Tradklimmen in de Dolomieten met Mountain Network

Op de zondag voor aanvang van de trad-multipitch cursus in de Dolomieten zit ik voor mijn camperbusje te wachten op mijn medecursisten. Mijn benen zijn moe van de lange wandeling die ik net heb gemaakt en mijn huid is rood en verhit van het urenlange lopen in de zon. Genietend van de stilte kijk ik om me heen; het uitzicht vanaf mijn plekje op camping Sass Dlacia is werkelijk fantastisch. Achter me bevindt zich een dicht sparrenbos waarin zich verschillende klimgebiedjes verstopt hebben en voor me heb ik zicht op de indrukwekkende pieken van de Fanes groep die op dit uur baden in het gouden zonlicht. De camping zelf ademt sportiviteit en staat vol met een gezellige mengelmoes van klimmers, wandelaars en mountainbikers.

De Fanes groep gezien vanaf Rifugio Scotoni

Ondanks de relaxte sfeer op de camping word ik me toch bewust van een vaag zenuwachtig gevoel als ik denk aan de groep waarmee ik de komende week zal doorbrengen. Wat voor mensen zouden het zijn? Zou ik wel mee kunnen komen met de rest? Wat als ik als enige vrouw terechtkom in een groep vol macho spierbundels?  

Ik schrik op uit mijn overpeinzingen als de grijze campingbaas aan komt scheuren op zijn knalroze elektrische step. Met veel gebaren dirigeert hij een witte Renault naar het plekje naast mij waarna hij weer op hoge snelheid wegrijdt om de volgende campinggasten naar hun plaats te begeleiden. Ik word direct gerustgesteld als ik de twee mannen zie die uit de auto stappen; geen macho spierbundels maar vriendelijk ogende kerels die zich even later enthousiast aan me voorstellen als Nathan en Jannes. Als kort daarna ook cursist Ingmar en de Franse berggidsen Thomas en Didier arriveren is de groep compleet.

Dag 1: Valparola

Om 9 uur in de ochtend verzamelen we op de kampeerplaats voor de camping om vervolgens naar de Valparolapas te rijden. Vanaf de 2192 meter hoge bergpas is het nog een klein stukje lopen naar het klimgebied waar we vandaag touwtechnieken zullen oefenen en enkele sportroutes zullen klimmen om te wennen aan de rots.
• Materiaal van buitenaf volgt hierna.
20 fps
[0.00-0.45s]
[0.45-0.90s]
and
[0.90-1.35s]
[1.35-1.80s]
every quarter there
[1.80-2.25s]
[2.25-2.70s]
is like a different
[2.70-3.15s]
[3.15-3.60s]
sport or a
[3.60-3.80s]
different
Een groot rotsblok dat voor de helft bestaat uit een liggende wand leent zich perfect voor het oefenen van het plaatsen van nuts en cams (mobiele zekeringen die gebruikt worden bij tradklimmen). De rots zit vol met groeven en gaatjes en biedt tal van mogelijkheden voor het plaatsen van protectie. Ik merk dat ik de rots op een geheel nieuwe manier begin te bekijken en krijg al snel lol in het vinden van creatieve plaatsingen.
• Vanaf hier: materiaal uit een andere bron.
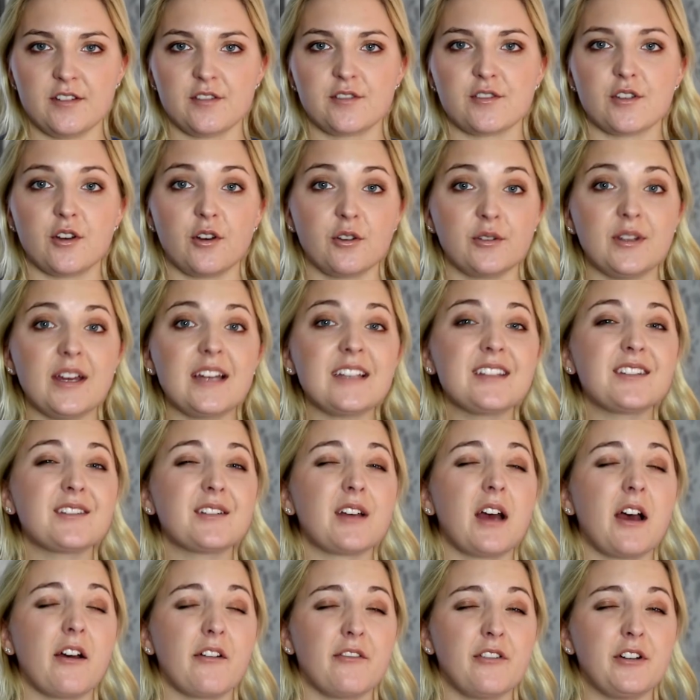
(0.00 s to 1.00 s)
So that's
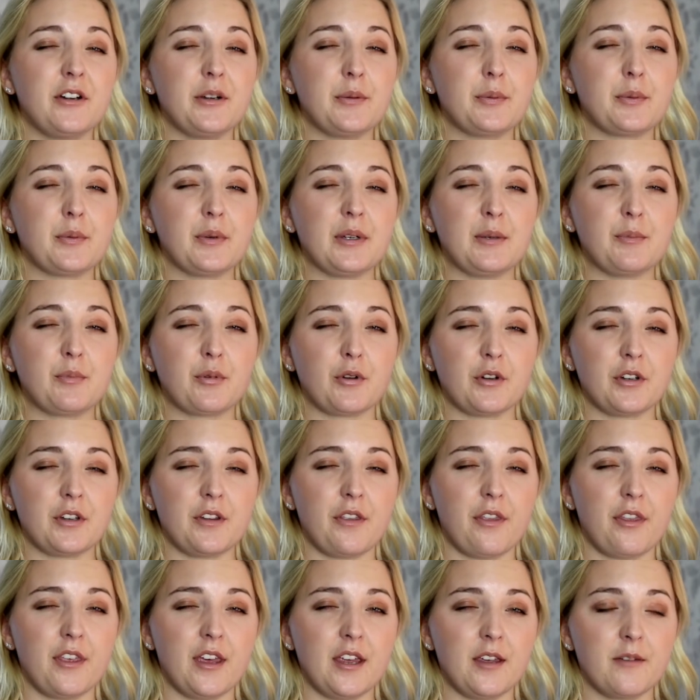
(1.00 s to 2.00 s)
a very
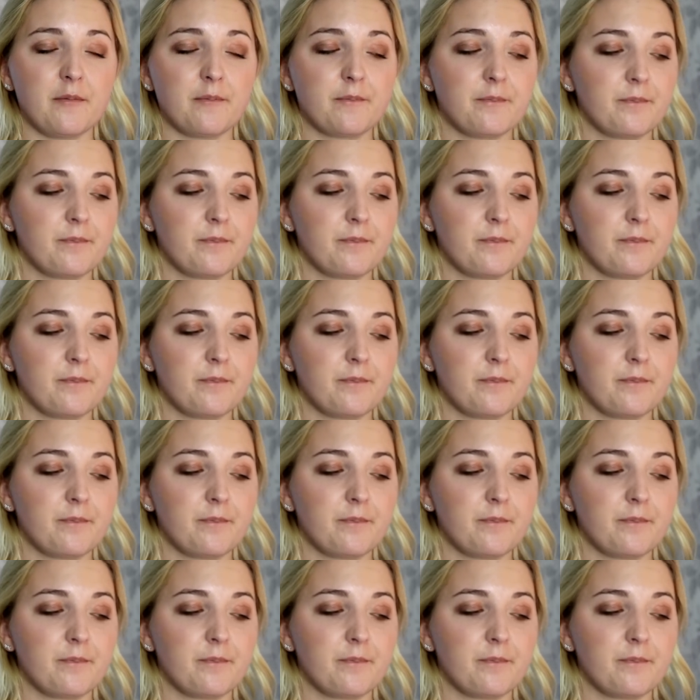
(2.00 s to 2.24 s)
important thing.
Niet veel later gaan we over op standplaatsbouw en hebben we het over verschillende zekermethodes en reddingstechnieken. Zoals gewaarschuwd bevat de eerste dag erg veel informatie en ik merk dat mijn altijd drukke ADD-brein begint over te lopen. Ik word onzeker: ga ik dit allemaal wel onthouden?

Glazig staar ik naar mijn standplaats. Naast me staat Didier me met een geamuseerde blik in zijn ogen gade te slaan.

‘Gaat het goed Wally?’ vraagt hij grinnikend. Omdat hij mijn naam – Welmoed – niet kan uitspreken heb ik gezegd dat hij me wel ‘Wellie’ mag noemen. Hoe dit zo snel veranderd is in ‘Wally’ is mij een raadsel, maar ergens vind ik het wel toepasselijk. 

Warrig probeer ik uit te leggen dat ik even blubber in mijn brein ervaar door de veelheid aan informatie, waarna hij in de lach schiet en de belangrijkste dingen nog even voor me samenvat.

Ondanks mijn onzekerheid kan ik niet anders dan lachen om deze vrolijke Fransman. Hij heeft een vrolijke schittering in zijn ogen en over zijn diepbruine gezicht loopt een web van kreukelige lijnen. Het gezicht van een bergbeklimmer. Ik ben benieuwd welke verhalen er allemaal schuilen achter zijn glinsterende pretoogjes.  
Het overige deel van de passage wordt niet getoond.